Without pictures, repeat the lines of the entries from the one containing "[00:00:00.00 to 00:00:01.00]" through the last, both ends included, and nothing else.

Input material —
========================================

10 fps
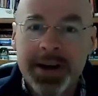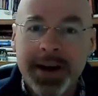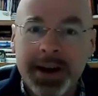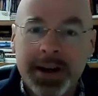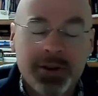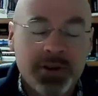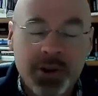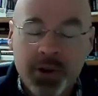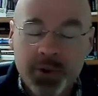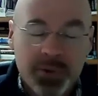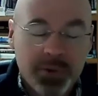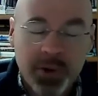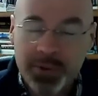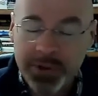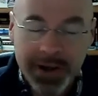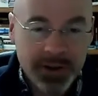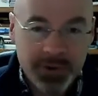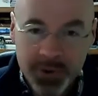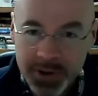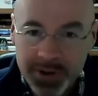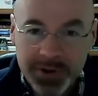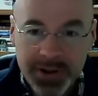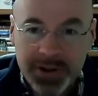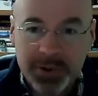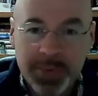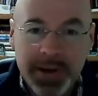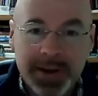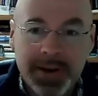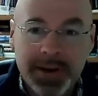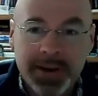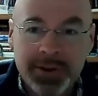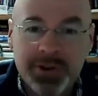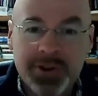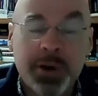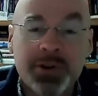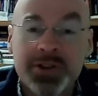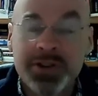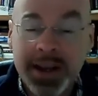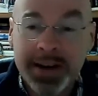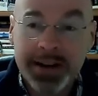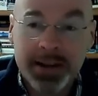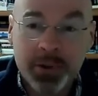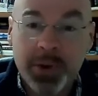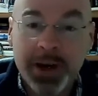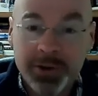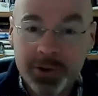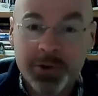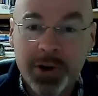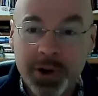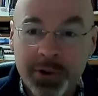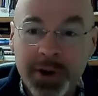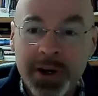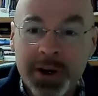And so over the last few years, it has been just outstanding to watch you grow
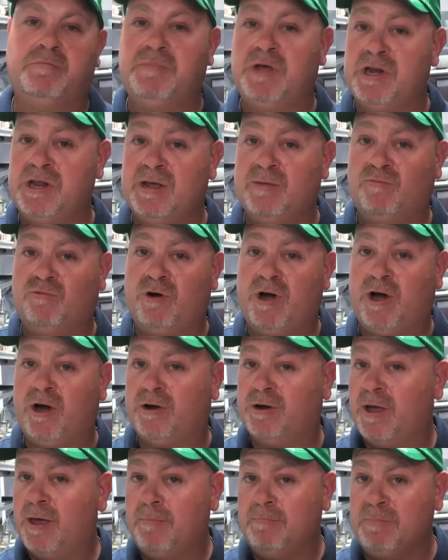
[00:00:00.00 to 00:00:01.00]
Medium
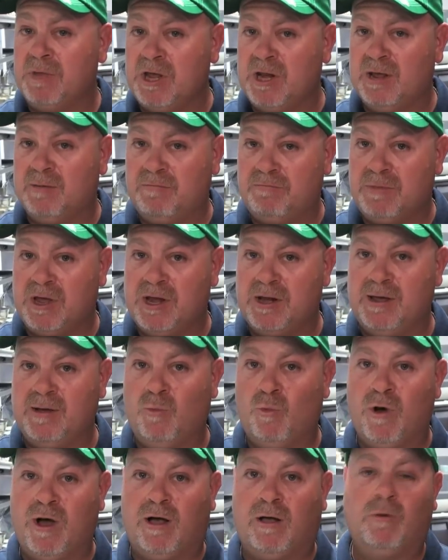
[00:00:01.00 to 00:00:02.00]
rare, medium,
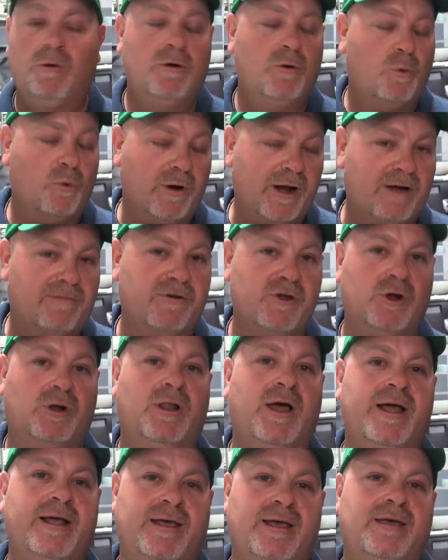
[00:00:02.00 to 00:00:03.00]
medium well, whatever
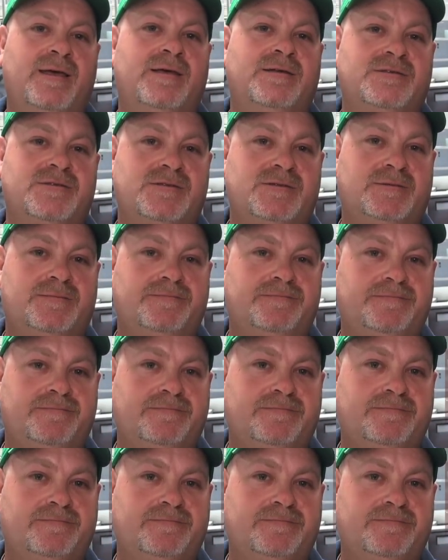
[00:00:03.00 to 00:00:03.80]
your liking is.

========================================

Output below —
[00:00:00.00 to 00:00:01.00]
Medium
[00:00:01.00 to 00:00:02.00]
rare, medium,
[00:00:02.00 to 00:00:03.00]
medium well, whatever
[00:00:03.00 to 00:00:03.80]
your liking is.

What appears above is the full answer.